AIM OF THE TASK> Please restate, exactly as they appear, only the lines from the one that contains "[1:50.04-1:51.04]" to the final line of the entries, with no pictures.

§ §

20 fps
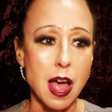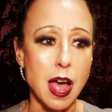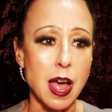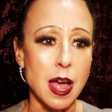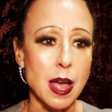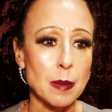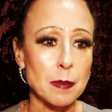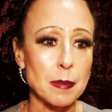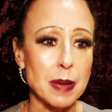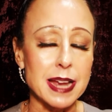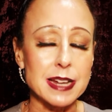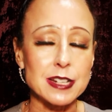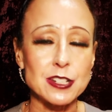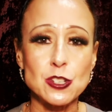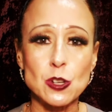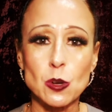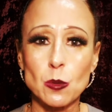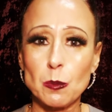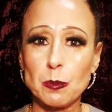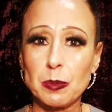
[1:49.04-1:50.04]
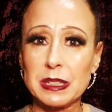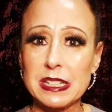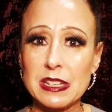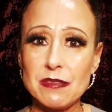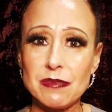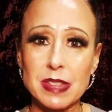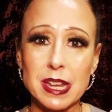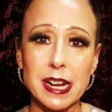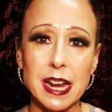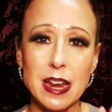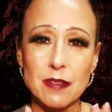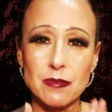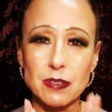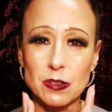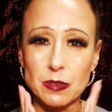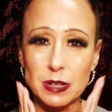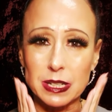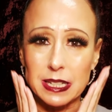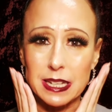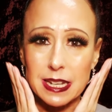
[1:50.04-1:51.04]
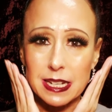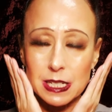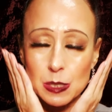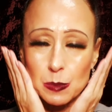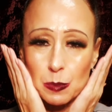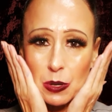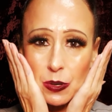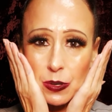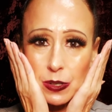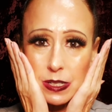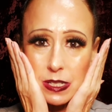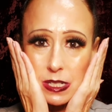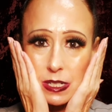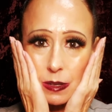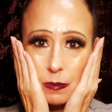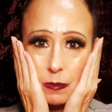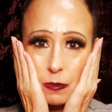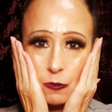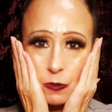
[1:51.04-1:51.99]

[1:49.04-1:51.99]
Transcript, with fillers: I don't believe that I ever really experienced a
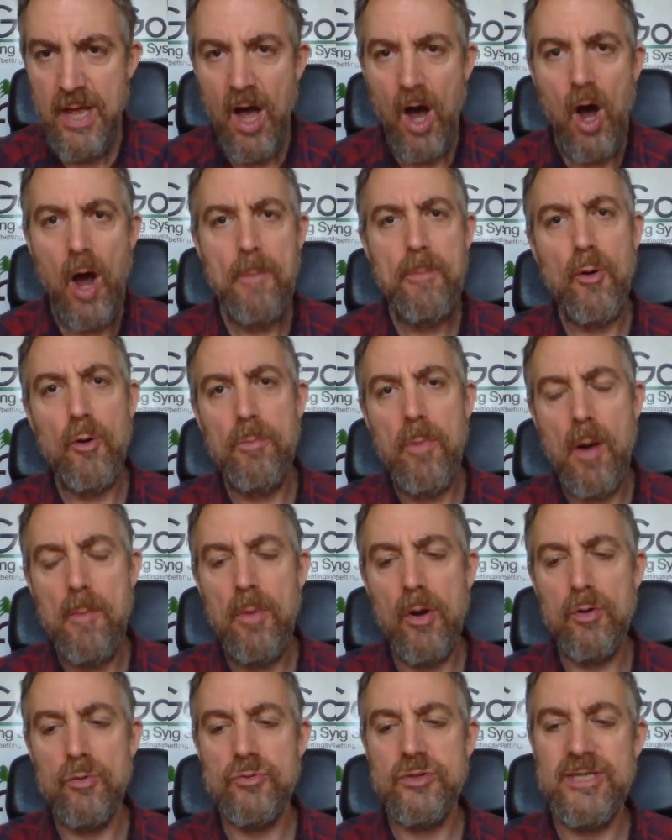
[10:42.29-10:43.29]
I pulled my
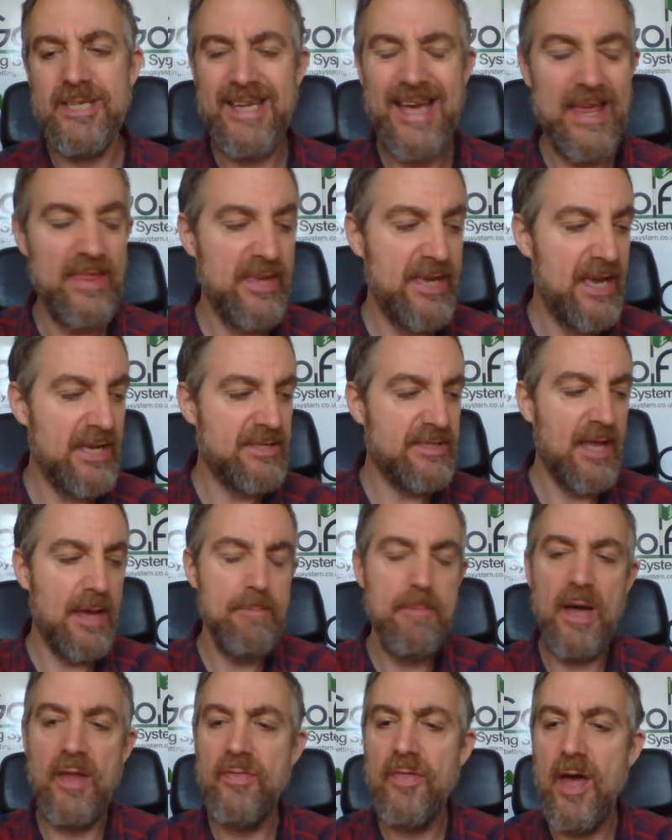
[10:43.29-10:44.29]
model together yesterday,
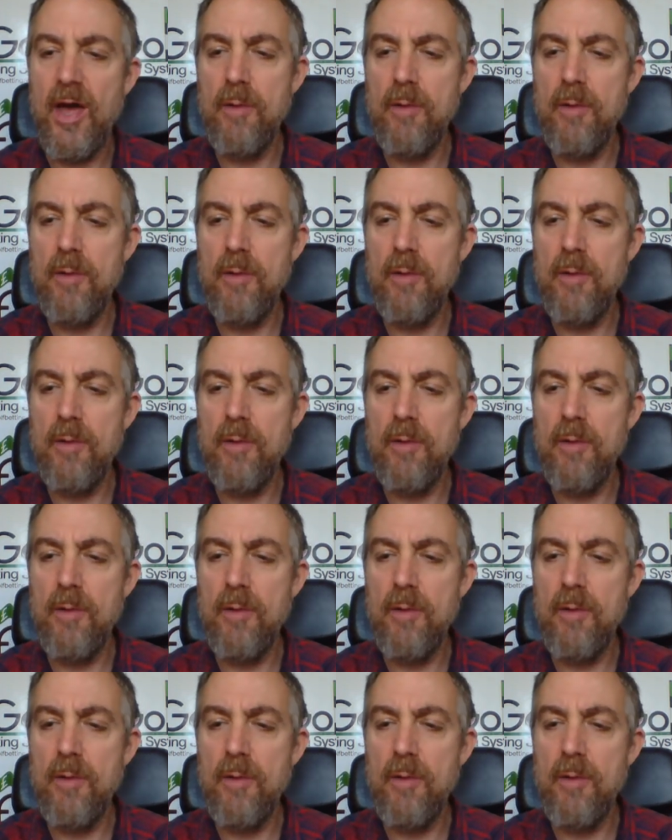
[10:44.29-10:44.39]
Monday.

§ §

SOLUTION FOR THIS EXERCISE>
[1:50.04-1:51.04]
[1:51.04-1:51.99]

[1:49.04-1:51.99]
Transcript, with fillers: I don't believe that I ever really experienced a
[10:42.29-10:43.29]
I pulled my
[10:43.29-10:44.29]
model together yesterday,
[10:44.29-10:44.39]
Monday.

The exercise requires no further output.